Ince Keller, I., Ruegg, J., & Yip, M.

Unfolding Disaster Risk Management: Exploring Relational Uncertainties of Hazard, Law and Space

13–16.07.2022

The Weight of Local Geographies and Public Space
The Global Meeting on Law and Society
ISCTE University Institute of Lisbon
Lisbon, Portugal

This proposal considers risk management as a socio-material practice that changes constantly through the constitutive relations between hazard, law, and space. Relational uncertainties emerge at the core of this practice, as a product of the constantly unfolding interactions between legal/social/spatial relations. However, most scholars in different policy fields focus more on the static condition of specific uncertainties in risk management as opposed to their relational context.
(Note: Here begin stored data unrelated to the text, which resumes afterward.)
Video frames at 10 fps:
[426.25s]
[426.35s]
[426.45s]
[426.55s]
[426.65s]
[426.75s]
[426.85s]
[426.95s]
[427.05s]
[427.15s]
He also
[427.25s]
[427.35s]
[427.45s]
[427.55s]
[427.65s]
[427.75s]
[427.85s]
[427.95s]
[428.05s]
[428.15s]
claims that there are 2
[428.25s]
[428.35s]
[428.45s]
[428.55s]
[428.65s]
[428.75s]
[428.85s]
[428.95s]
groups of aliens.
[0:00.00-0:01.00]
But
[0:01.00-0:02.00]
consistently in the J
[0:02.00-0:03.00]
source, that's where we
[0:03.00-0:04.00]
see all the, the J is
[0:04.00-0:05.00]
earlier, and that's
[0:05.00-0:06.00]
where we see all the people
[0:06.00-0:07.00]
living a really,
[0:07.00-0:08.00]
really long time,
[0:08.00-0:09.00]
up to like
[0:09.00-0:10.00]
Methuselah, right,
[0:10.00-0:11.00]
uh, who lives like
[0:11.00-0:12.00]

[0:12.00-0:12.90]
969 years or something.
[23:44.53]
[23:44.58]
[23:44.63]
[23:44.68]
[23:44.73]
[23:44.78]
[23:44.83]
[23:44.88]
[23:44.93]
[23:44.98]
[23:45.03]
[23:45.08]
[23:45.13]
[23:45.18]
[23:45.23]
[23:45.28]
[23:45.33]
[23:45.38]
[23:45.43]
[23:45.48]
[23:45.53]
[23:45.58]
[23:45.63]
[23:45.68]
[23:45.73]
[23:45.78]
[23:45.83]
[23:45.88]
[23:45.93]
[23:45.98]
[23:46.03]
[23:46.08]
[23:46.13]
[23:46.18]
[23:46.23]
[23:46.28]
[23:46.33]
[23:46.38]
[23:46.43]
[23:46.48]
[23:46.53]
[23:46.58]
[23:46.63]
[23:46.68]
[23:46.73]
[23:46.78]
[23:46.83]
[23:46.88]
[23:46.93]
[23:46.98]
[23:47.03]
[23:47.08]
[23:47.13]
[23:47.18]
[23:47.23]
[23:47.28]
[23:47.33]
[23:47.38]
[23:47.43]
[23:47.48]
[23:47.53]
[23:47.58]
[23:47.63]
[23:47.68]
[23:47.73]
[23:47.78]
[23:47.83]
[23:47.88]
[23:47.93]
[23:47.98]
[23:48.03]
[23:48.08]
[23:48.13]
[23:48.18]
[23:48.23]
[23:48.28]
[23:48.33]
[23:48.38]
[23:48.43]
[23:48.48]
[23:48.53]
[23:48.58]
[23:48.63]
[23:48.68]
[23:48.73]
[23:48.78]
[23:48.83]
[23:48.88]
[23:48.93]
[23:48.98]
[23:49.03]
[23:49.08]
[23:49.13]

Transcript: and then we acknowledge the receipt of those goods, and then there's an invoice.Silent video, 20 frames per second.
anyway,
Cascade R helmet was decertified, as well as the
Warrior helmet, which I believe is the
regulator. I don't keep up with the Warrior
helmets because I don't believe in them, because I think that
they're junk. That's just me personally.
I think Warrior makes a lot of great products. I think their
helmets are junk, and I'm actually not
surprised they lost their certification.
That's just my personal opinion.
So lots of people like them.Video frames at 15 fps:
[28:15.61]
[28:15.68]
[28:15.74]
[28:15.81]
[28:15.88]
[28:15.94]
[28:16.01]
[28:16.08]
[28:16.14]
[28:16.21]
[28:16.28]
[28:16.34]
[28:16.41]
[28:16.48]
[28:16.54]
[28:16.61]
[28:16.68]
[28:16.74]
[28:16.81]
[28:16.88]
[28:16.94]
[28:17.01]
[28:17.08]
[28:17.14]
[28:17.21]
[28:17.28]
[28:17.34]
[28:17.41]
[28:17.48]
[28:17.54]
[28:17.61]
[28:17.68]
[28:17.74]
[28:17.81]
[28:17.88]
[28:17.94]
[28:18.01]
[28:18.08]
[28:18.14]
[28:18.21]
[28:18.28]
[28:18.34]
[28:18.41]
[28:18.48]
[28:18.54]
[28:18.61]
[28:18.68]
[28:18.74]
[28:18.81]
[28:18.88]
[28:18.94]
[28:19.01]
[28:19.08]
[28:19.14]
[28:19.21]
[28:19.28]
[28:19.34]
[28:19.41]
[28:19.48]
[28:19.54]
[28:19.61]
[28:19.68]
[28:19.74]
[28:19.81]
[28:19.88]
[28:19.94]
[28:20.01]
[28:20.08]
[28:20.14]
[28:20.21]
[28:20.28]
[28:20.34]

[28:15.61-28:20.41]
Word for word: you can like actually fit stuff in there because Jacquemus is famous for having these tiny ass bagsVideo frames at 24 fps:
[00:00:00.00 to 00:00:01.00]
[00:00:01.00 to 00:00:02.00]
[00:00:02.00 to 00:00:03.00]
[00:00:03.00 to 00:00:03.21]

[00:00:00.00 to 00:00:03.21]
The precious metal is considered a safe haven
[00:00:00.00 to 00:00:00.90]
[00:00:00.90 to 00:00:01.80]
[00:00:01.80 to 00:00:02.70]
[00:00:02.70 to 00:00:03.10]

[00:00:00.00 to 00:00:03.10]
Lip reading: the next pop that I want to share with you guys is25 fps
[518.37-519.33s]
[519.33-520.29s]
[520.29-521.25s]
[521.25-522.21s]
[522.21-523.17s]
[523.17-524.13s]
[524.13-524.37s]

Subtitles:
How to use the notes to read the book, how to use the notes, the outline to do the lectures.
Physical scientists such as geologists consider uncertainties in terms of forecasting hazards by focusing on two dimensions: epistemic when it is possible to reduce the risk with more data and new hazard models, or aleatory if there are no possible ways to reduce the risk. Social scientists in contrast characterize uncertainty with vulnerability that affects people’s risk perceptions and representations. Legal scholars concentrate on uncertainties arising from the interpretive language of laws and regulations that affect risk management. Hence, in the literature, more attention is given to the causal impact of specific uncertainties, rather than their interactions.To gain broader view of uncertainties, this paper aims to understand how uncertainties are produced and dealt with through the un/seen, complex and heterogeneous set of relations between hazard, law, and space. By applying Actor-Network Theory as a methodological premise, this paper will trace multiple uncertainties constituted within the heterogeneous relations between human practices and non-human materialities in the production and management of risks. By taking the case of Karabaglar neighbourhood (Turkey), seismic hazard and disaster laws, the relational uncertainties attached to risk management will be discussed in this study.